Verhältnismäßigkeit und Einzelfallgerechtigkeit

Fragen an Prof. Dr. Rudolf Egg

Der Psychologe Rudolf Egg
Der Psychologe Rudolf Egg ist Direktor der Kriminologischen Zentralstelle in Wiesbaden. | Bild: dpa

Der Psychologe Rudolf Egg ist Direktor der Kriminologischen Zentralstelle in Wiesbaden, einer Forschungs- und Dokumentationseinrichtung von Bund und Ländern. Zu seinen Arbeitsschwerpunkten zählen die Rückfälligkeit und Behandlung von Straftätern, Sexual- und Gewaltdelikte, Aspekte von Tätern und Opfern sowie die forensisch-psychologische Begutachtung.

Prof. Egg, warum haben Sie die fachliche Beratung für den Film übernommen?

Als Wissenschaftler möchte ich meine Erkenntnisse nicht nur in kleinen Fachkreisen diskutieren, sondern auch für Laien verständlich machen. Die Beratung dieses Filmprojektes war für mich daher die Gelegenheit, mein Anliegen in einem für mich ungewohnten Umfeld umzusetzen.

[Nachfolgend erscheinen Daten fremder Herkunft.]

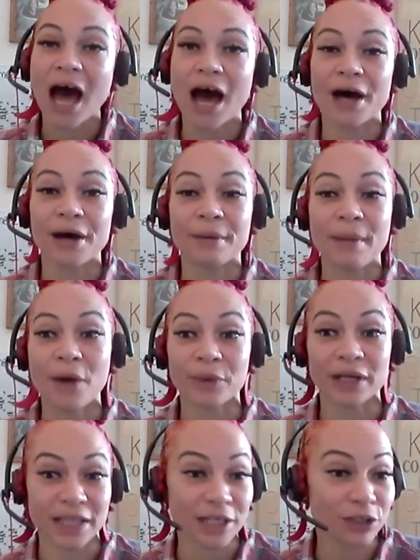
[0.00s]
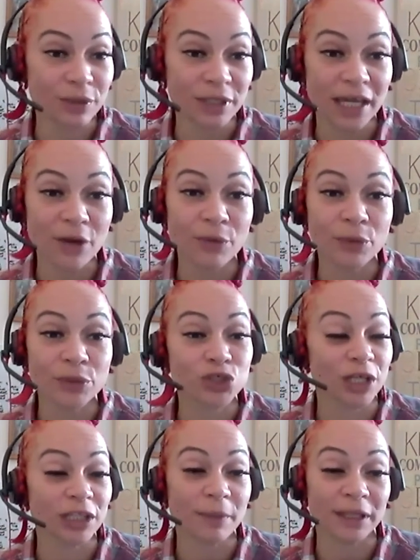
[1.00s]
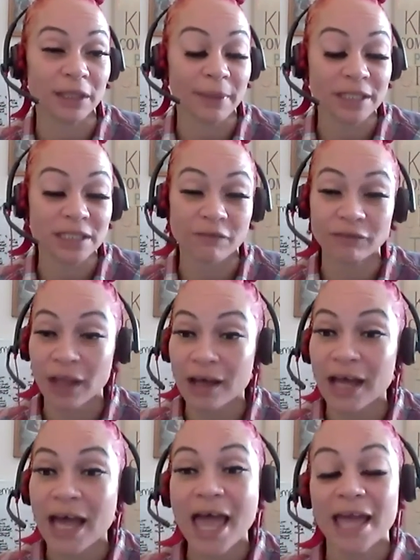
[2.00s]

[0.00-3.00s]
I want to thank you again. We wish you nothing but the best of luck,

Was ist falsch an der Forderung, Sexualstraftäter "für immer wegzusperren"?

Ein "Wegsperren für immer" kann in unserem Rechtsstaat immer nur das letzte, aber nicht das einzige Mittel sein, um die Allgemeinheit vor Straftaten zu schützen. Der Grundsatz der Verhältnismäßigkeit und das Prinzip der Einzelfallgerechtigkeit verlangen von uns Augenmaß und nicht pauschale Hauruck-Lösungen.

Im Fokus von "Ein offener Käfig" stehen der Täter und die Reaktion des Umfelds auf ihn. Sollte man sich mehr auf die Opfer konzentrieren?

Nur wenn wir die Entstehungszusammenhänge von Straftaten verstehen und durch angemessene Strafen und mit erfolgversprechenden Maßnahmen darauf reagieren, können wir auch einen optimalen Opferschutz gewährleisten. Ein Blick nur in diese oder jene Richtung ist immer einseitig und kann deshalb verhängnisvoll sein.

Sind die dargestellten Szenen realistisch?

Ein Spielfilm kann niemals die Realität hundertprozentig abbilden, schließlich müssen ja in 90 Minuten relativ komplexe Zusammenhänge dargestellt werden und das Ganze soll auch noch Ein offener Käfig spannend und sehenswert sein. Verkürzungen oder Zuspitzungen sind sicher unvermeidlich.
Das Drehbuch orientiert sich aber weitgehend an realen Gegebenheiten, auch wenn die Handlung als solche frei erfunden ist. Das Verhältnis der beiden Brüder, die sehr unterschiedliche Lebenswege gegangen sind und zurückgeworfen werden in ihre gemeinsame Kindheit, ist jedenfalls eine sehr spannende und psychologisch äußerst ansprechende Story.